▶ [TASK GOAL] Leaving out the pictures, return word for word the stretch of entries below from the line holding "(1706.53 s)" through the line holding "(1711.00 s)".

--

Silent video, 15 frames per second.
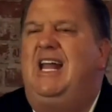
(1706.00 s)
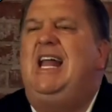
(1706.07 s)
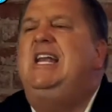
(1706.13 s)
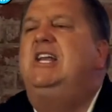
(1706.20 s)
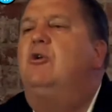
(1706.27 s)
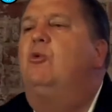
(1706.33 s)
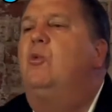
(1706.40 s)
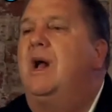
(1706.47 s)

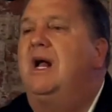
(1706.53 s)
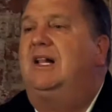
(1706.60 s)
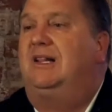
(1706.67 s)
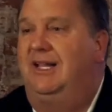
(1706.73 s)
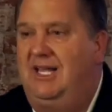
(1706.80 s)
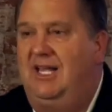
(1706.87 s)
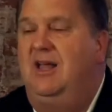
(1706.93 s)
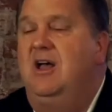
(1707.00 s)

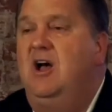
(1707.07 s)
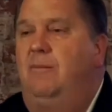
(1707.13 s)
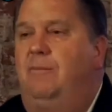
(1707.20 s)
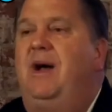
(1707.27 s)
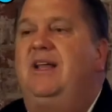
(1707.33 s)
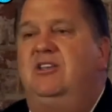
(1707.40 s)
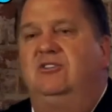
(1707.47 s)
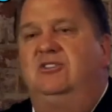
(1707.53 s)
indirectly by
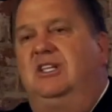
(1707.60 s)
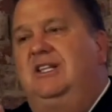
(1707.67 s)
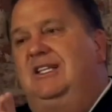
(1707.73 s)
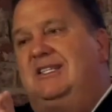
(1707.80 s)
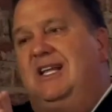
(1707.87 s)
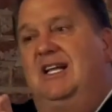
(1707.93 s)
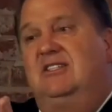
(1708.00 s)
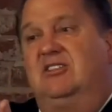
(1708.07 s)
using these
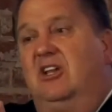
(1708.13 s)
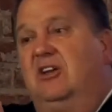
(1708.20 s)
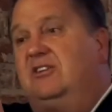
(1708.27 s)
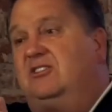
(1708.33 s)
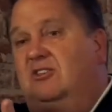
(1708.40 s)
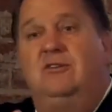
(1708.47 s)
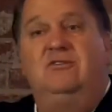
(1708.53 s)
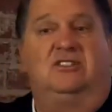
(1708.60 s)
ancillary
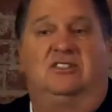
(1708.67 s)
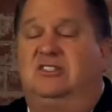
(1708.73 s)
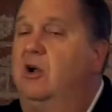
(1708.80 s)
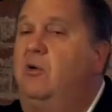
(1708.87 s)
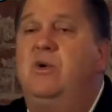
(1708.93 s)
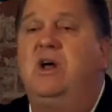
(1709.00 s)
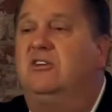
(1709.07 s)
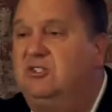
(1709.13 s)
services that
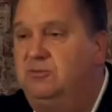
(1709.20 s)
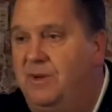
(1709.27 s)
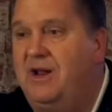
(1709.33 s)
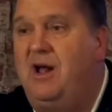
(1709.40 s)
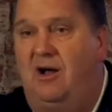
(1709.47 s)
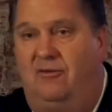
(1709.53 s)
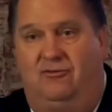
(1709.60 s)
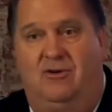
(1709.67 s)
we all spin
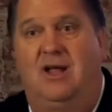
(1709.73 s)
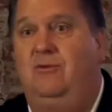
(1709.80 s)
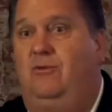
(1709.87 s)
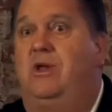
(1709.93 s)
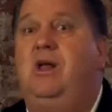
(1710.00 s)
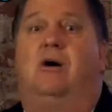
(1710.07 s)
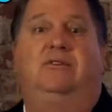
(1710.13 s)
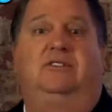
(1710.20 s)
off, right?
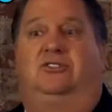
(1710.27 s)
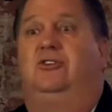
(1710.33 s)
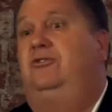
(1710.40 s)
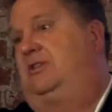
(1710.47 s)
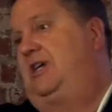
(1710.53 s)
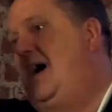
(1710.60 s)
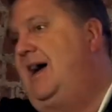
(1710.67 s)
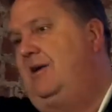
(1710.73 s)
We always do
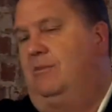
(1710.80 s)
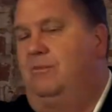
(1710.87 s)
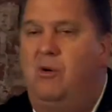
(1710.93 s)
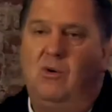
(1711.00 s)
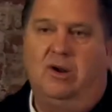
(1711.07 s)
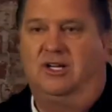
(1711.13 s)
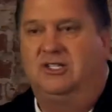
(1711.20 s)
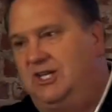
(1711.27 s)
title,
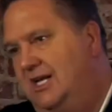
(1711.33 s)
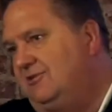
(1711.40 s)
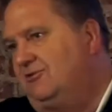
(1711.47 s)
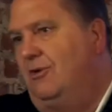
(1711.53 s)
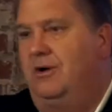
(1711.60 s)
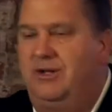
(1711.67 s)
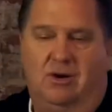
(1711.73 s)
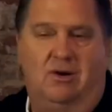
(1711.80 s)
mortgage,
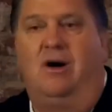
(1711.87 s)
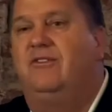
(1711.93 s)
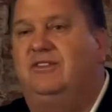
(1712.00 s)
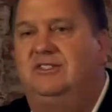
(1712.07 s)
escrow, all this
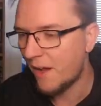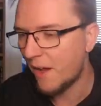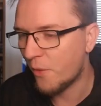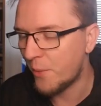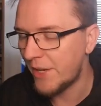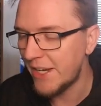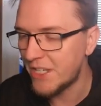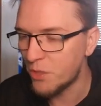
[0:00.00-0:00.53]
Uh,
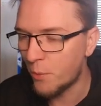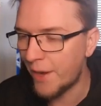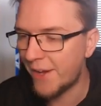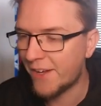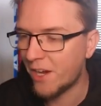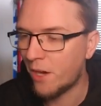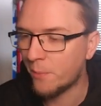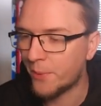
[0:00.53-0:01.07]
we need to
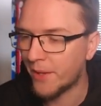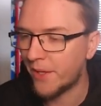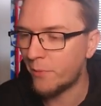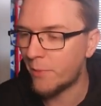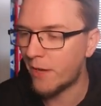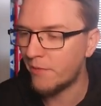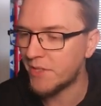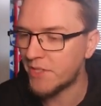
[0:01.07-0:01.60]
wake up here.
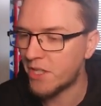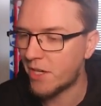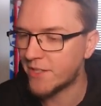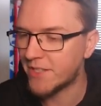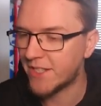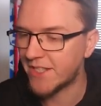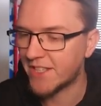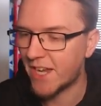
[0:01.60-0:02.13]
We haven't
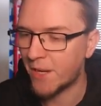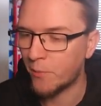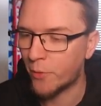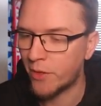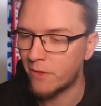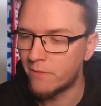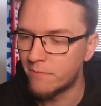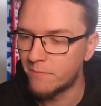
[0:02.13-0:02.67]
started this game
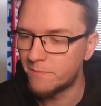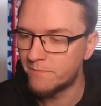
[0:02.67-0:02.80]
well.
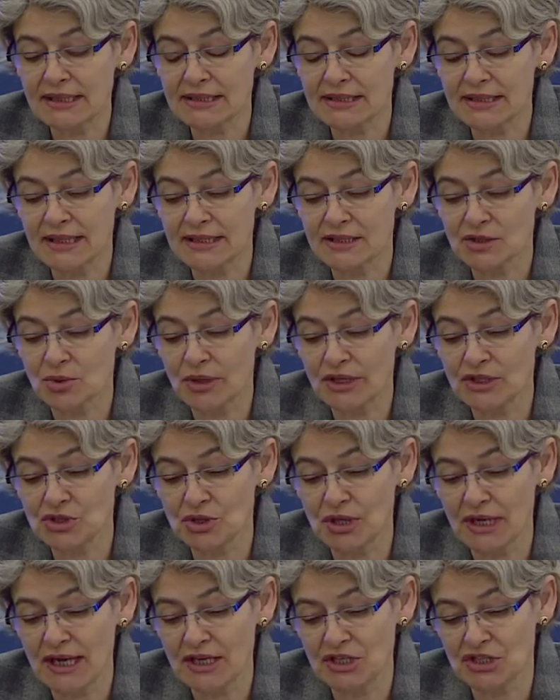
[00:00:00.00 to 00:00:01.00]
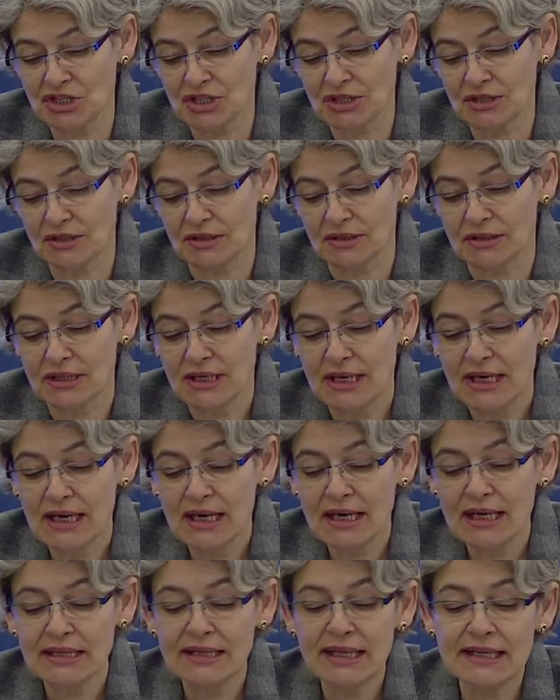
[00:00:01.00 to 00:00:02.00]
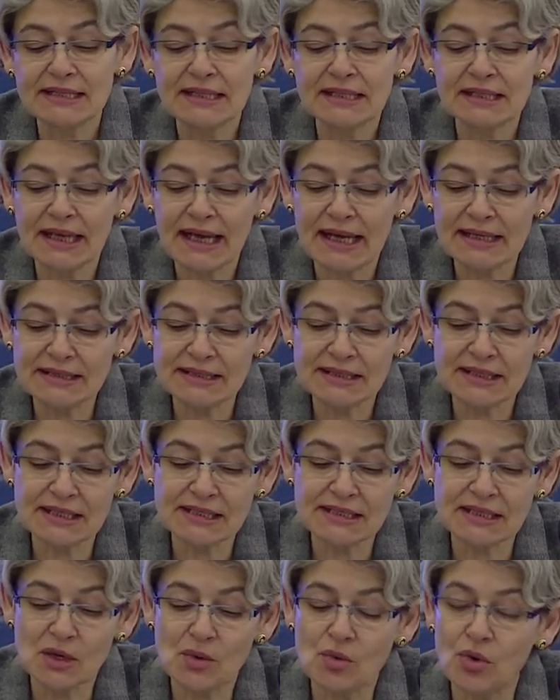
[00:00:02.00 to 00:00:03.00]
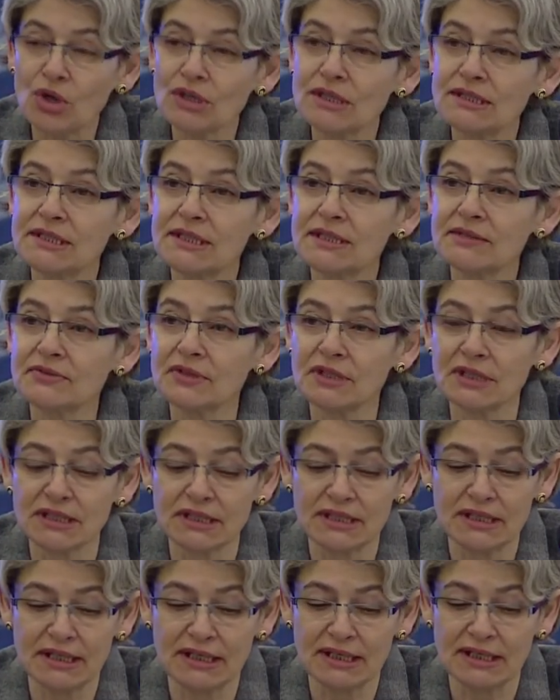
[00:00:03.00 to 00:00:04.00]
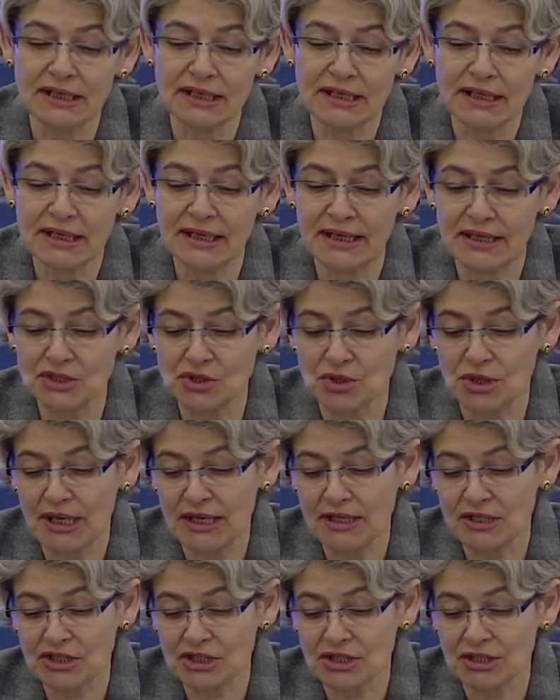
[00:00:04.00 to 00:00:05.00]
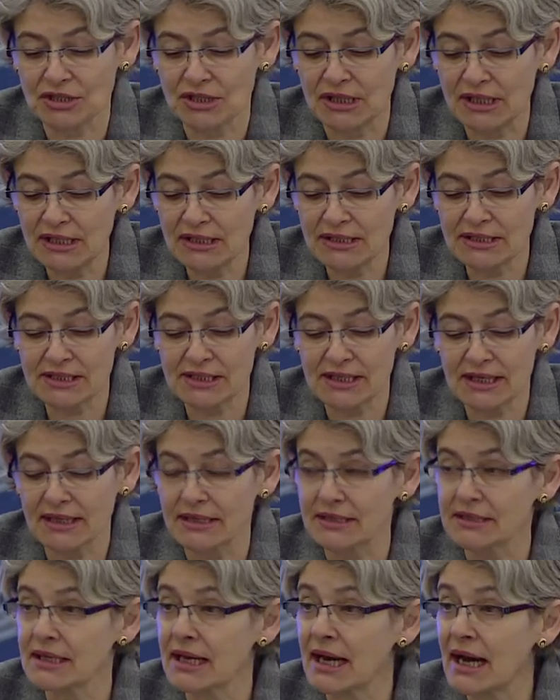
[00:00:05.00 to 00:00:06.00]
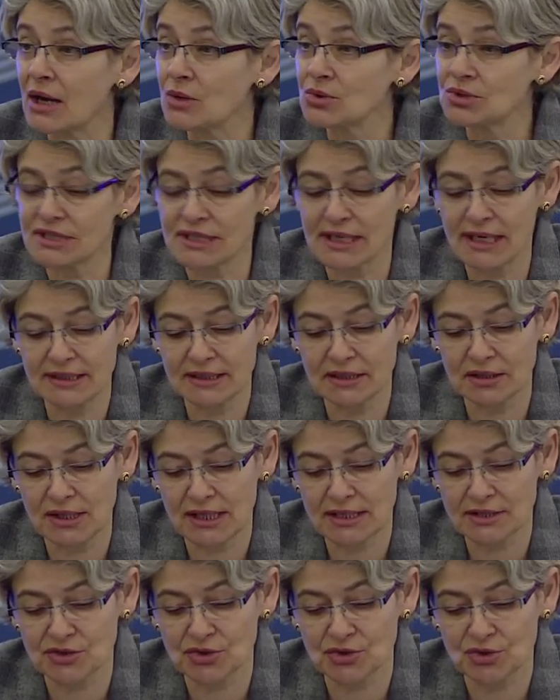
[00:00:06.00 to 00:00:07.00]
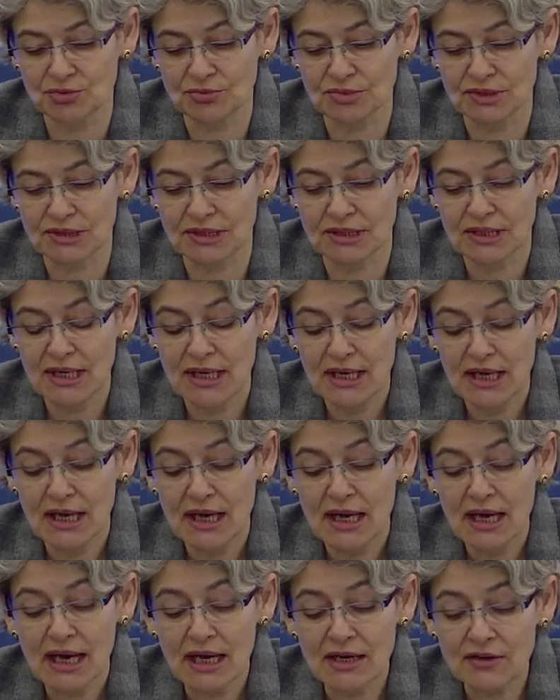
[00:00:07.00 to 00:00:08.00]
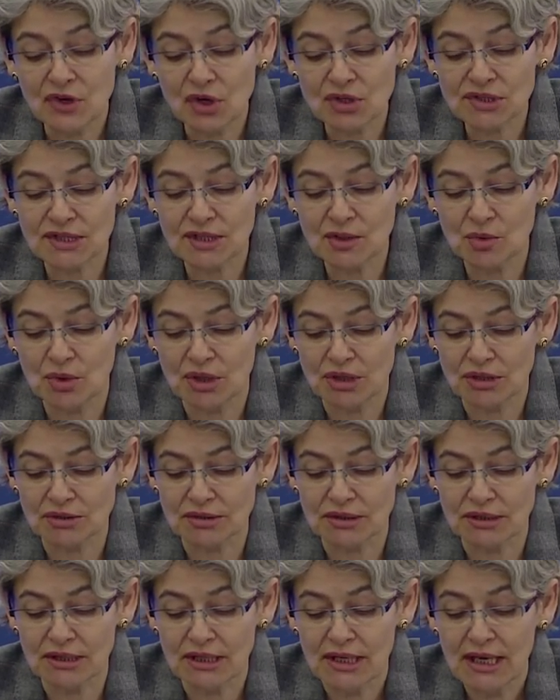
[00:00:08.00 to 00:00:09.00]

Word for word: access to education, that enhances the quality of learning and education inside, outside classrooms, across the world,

--

▶ [SOLUTION TO THE EXERCISE]
(1706.53 s)
(1706.60 s)
(1706.67 s)
(1706.73 s)
(1706.80 s)
(1706.87 s)
(1706.93 s)
(1707.00 s)

(1707.07 s)
(1707.13 s)
(1707.20 s)
(1707.27 s)
(1707.33 s)
(1707.40 s)
(1707.47 s)
(1707.53 s)
indirectly by
(1707.60 s)
(1707.67 s)
(1707.73 s)
(1707.80 s)
(1707.87 s)
(1707.93 s)
(1708.00 s)
(1708.07 s)
using these
(1708.13 s)
(1708.20 s)
(1708.27 s)
(1708.33 s)
(1708.40 s)
(1708.47 s)
(1708.53 s)
(1708.60 s)
ancillary
(1708.67 s)
(1708.73 s)
(1708.80 s)
(1708.87 s)
(1708.93 s)
(1709.00 s)
(1709.07 s)
(1709.13 s)
services that
(1709.20 s)
(1709.27 s)
(1709.33 s)
(1709.40 s)
(1709.47 s)
(1709.53 s)
(1709.60 s)
(1709.67 s)
we all spin
(1709.73 s)
(1709.80 s)
(1709.87 s)
(1709.93 s)
(1710.00 s)
(1710.07 s)
(1710.13 s)
(1710.20 s)
off, right?
(1710.27 s)
(1710.33 s)
(1710.40 s)
(1710.47 s)
(1710.53 s)
(1710.60 s)
(1710.67 s)
(1710.73 s)
We always do
(1710.80 s)
(1710.87 s)
(1710.93 s)
(1711.00 s)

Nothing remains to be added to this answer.